§ Brief
Your copy should repeat the data that follows exactly and contain no image.

§ Information provided
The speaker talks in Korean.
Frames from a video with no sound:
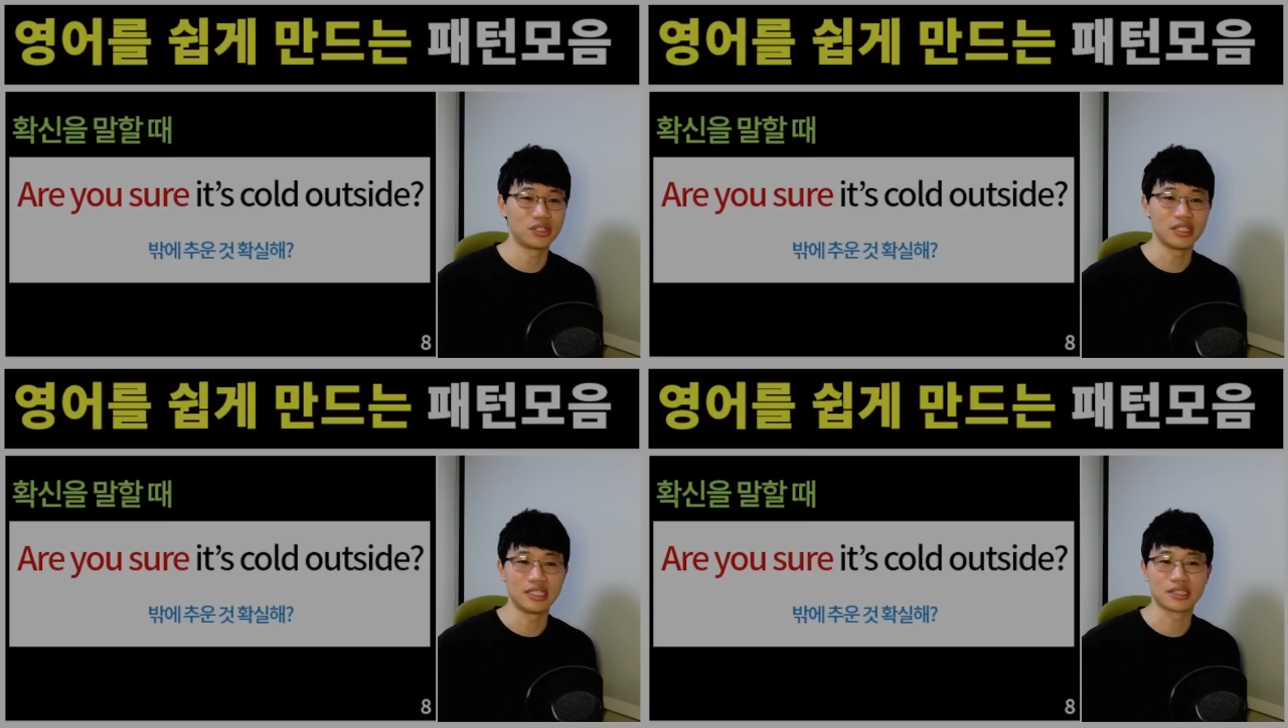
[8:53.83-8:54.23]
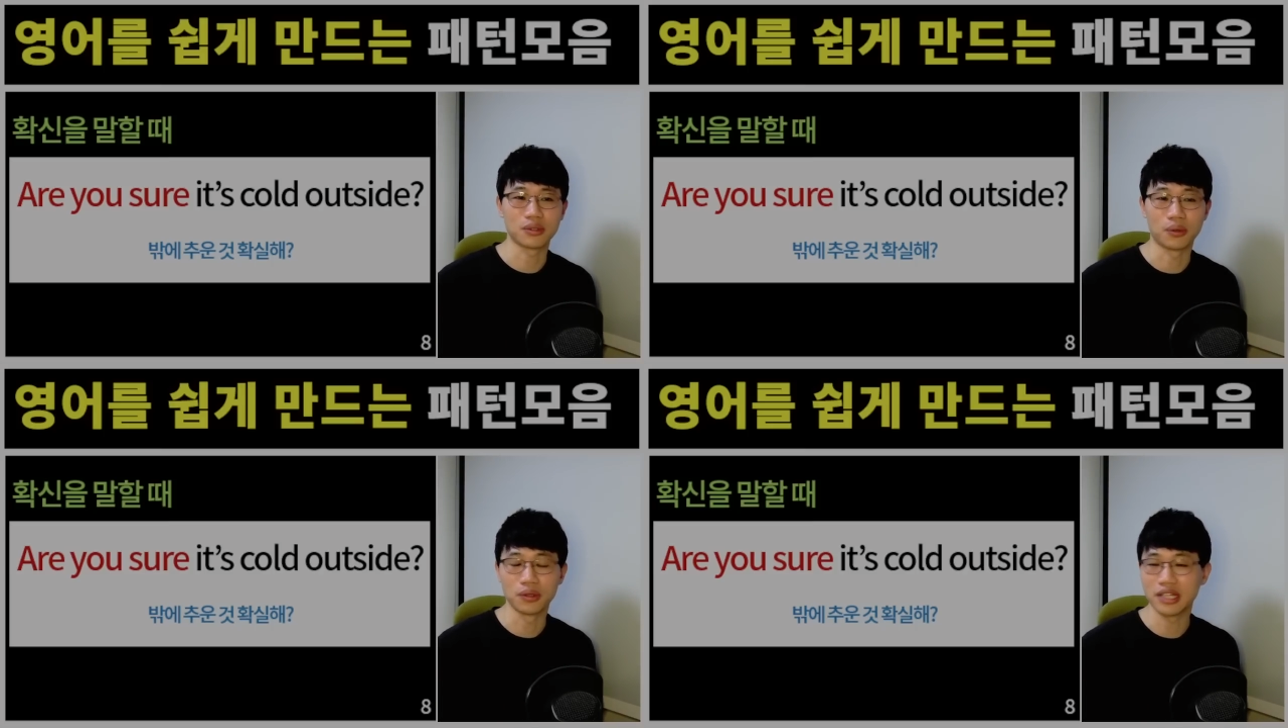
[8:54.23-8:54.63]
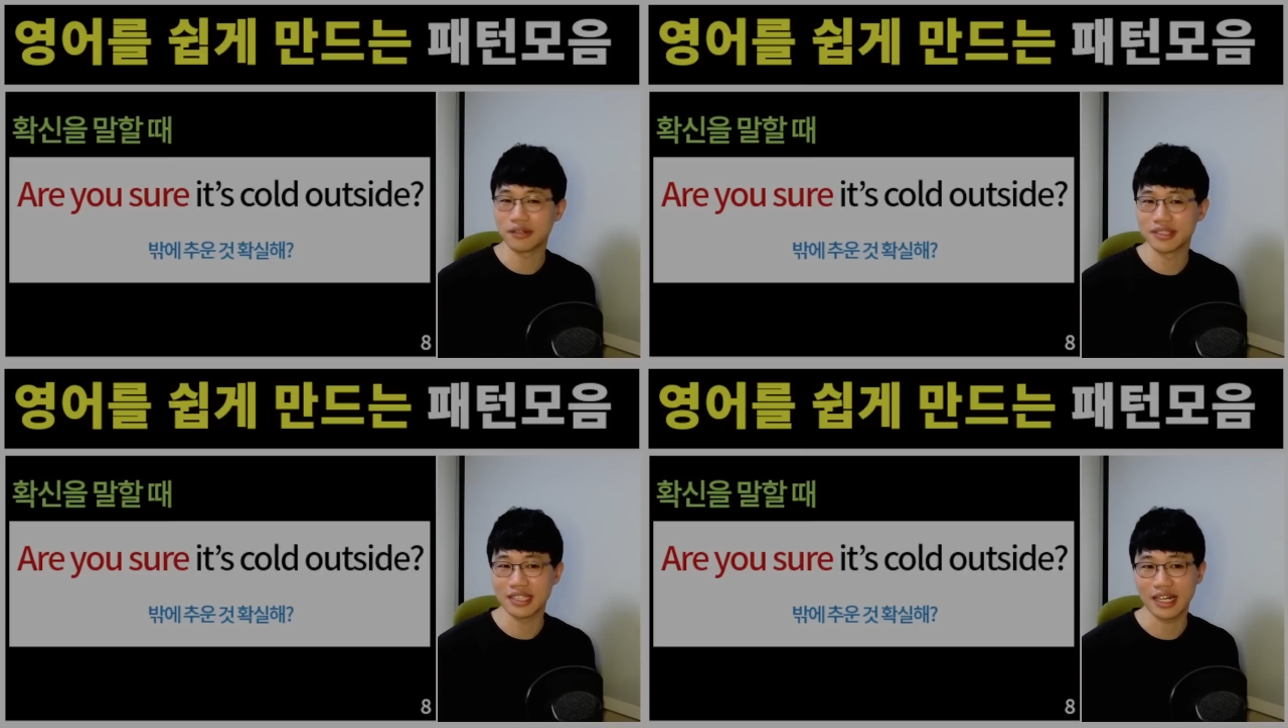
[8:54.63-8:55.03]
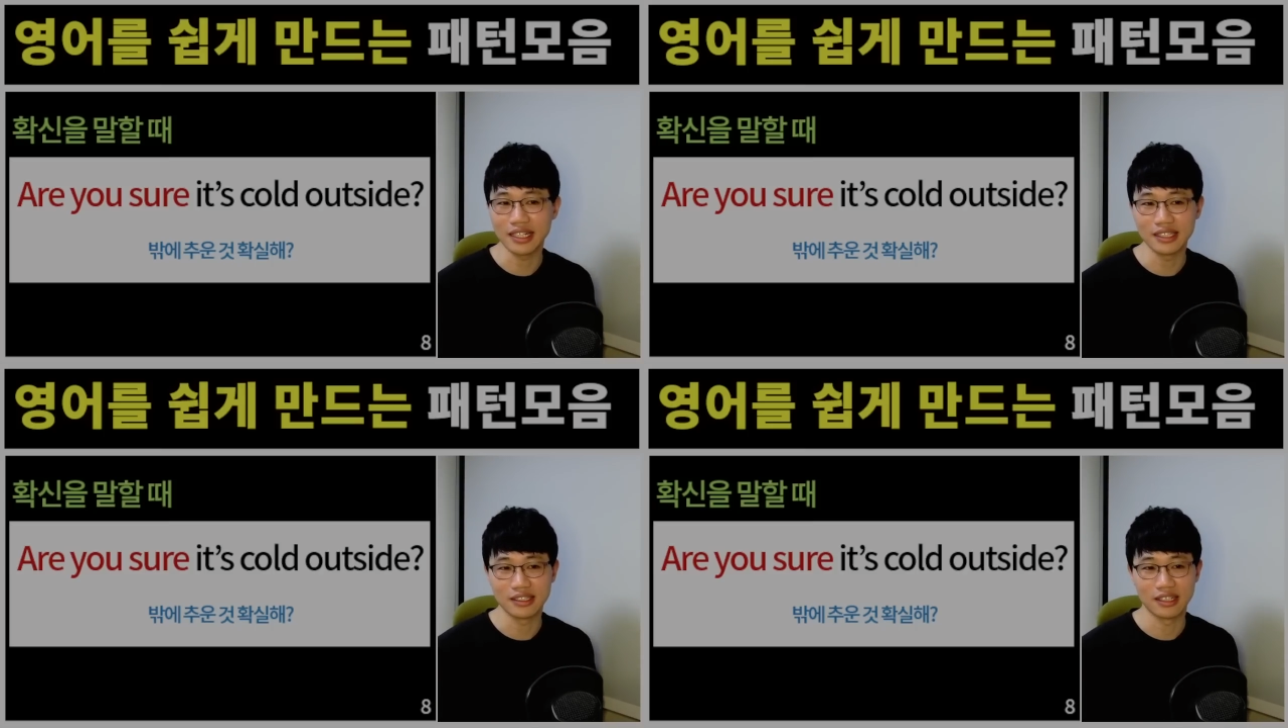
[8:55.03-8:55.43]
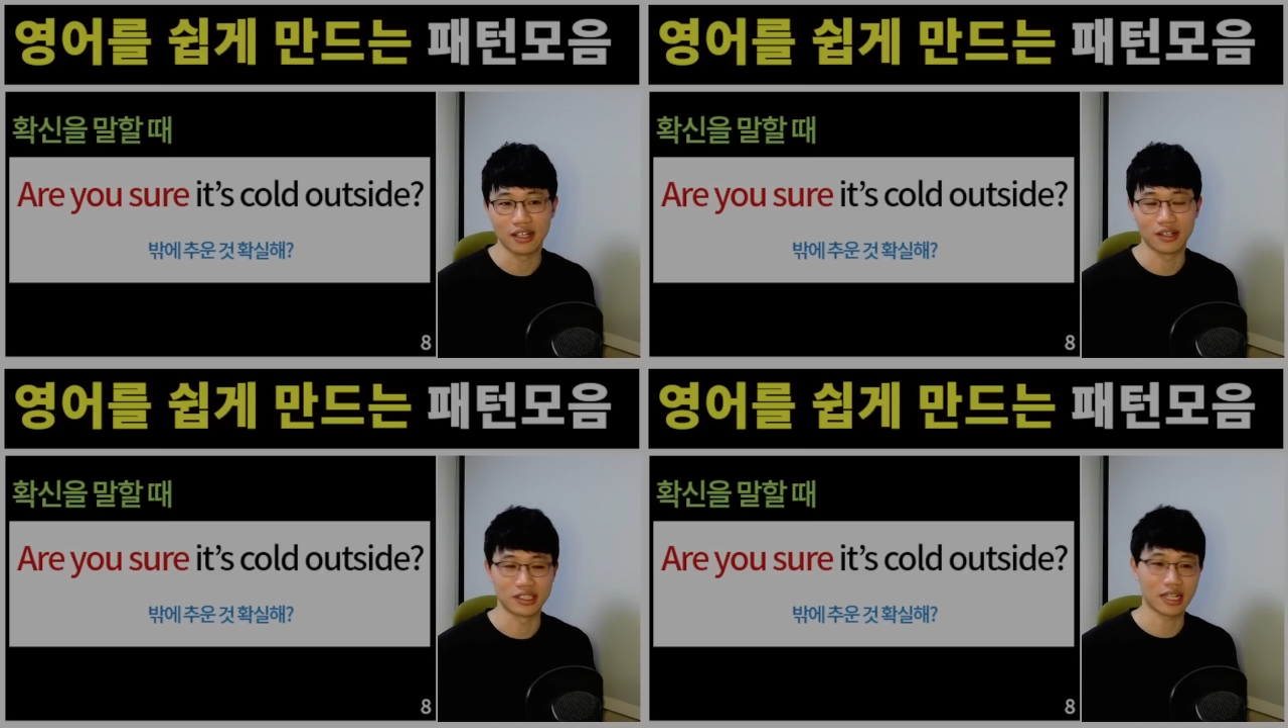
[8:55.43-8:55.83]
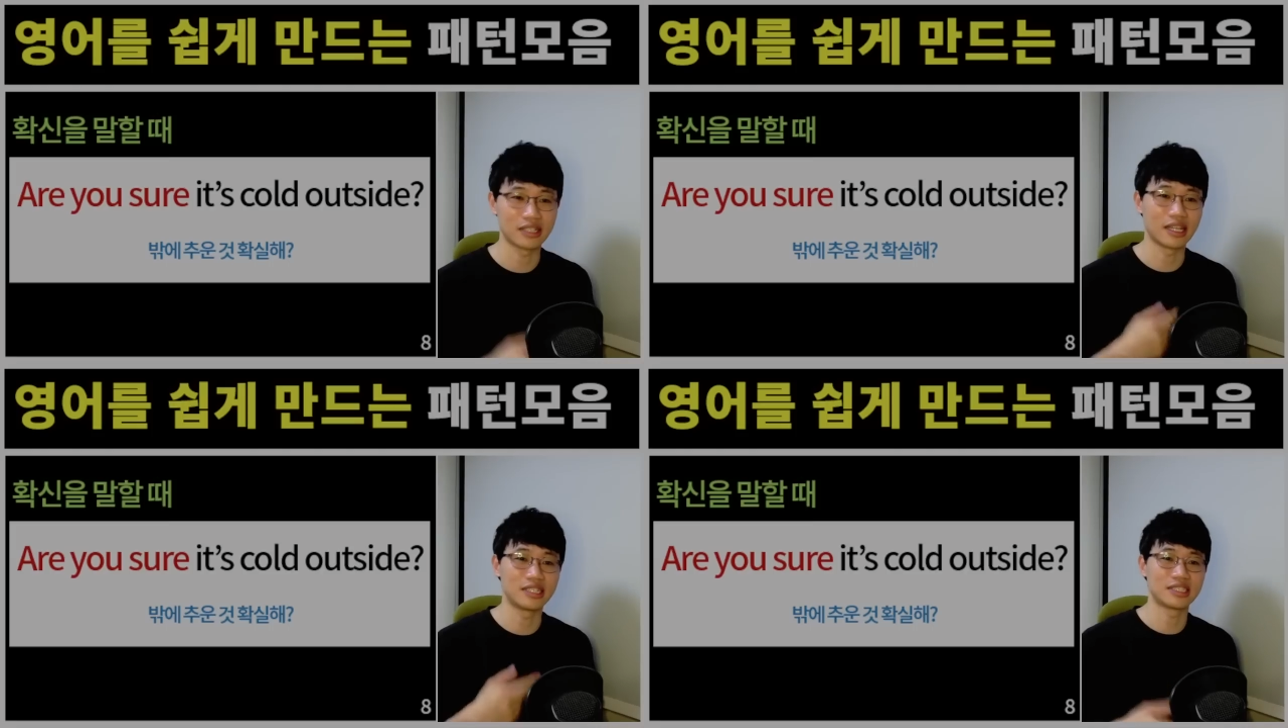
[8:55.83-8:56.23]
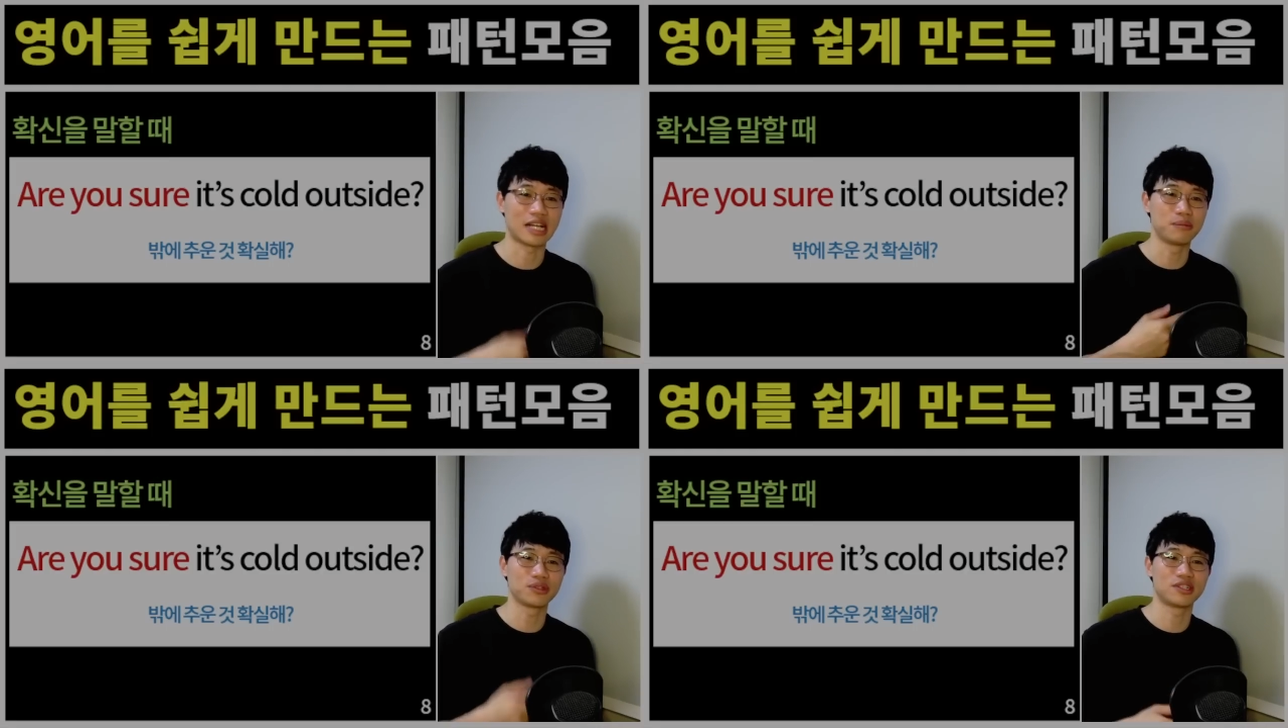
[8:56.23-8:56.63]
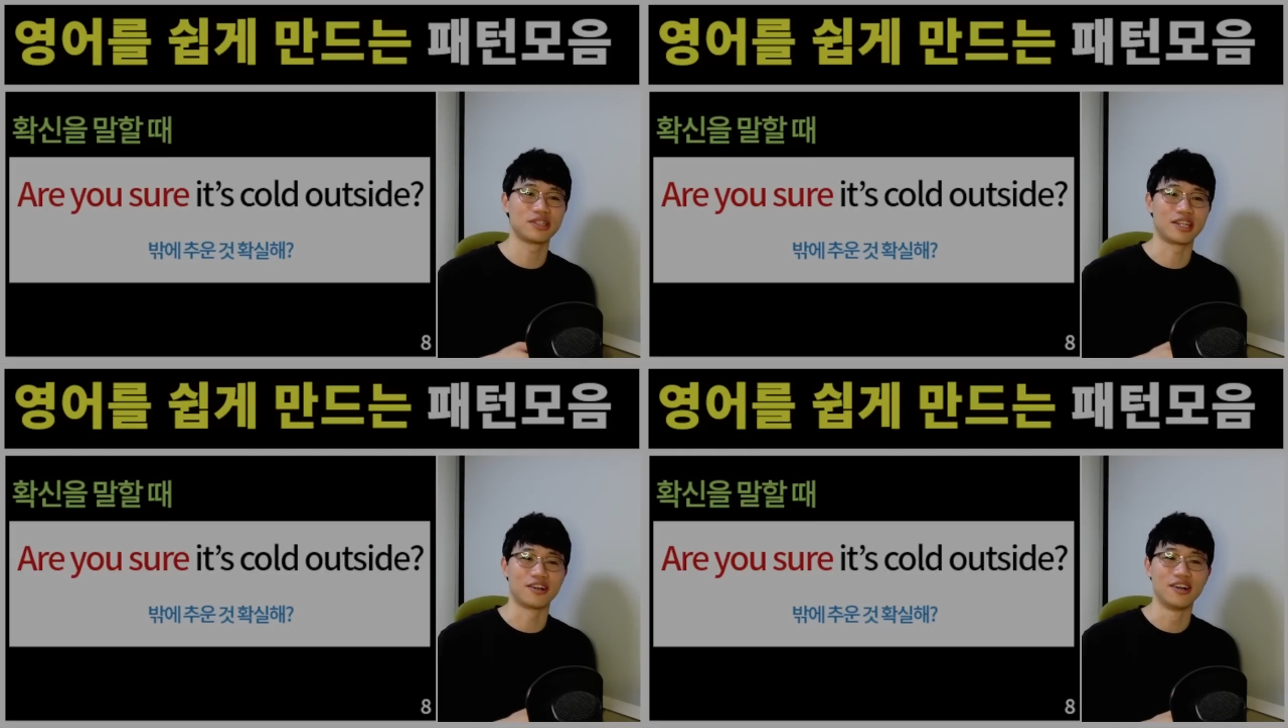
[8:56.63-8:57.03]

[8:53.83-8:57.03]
it's cold outside? 어, 제가 예를 잘못 들었네요.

§ Response
The speaker talks in Korean.
Frames from a video with no sound:
[8:53.83-8:54.23]
[8:54.23-8:54.63]
[8:54.63-8:55.03]
[8:55.03-8:55.43]
[8:55.43-8:55.83]
[8:55.83-8:56.23]
[8:56.23-8:56.63]
[8:56.63-8:57.03]

[8:53.83-8:57.03]
it's cold outside? 어, 제가 예를 잘못 들었네요.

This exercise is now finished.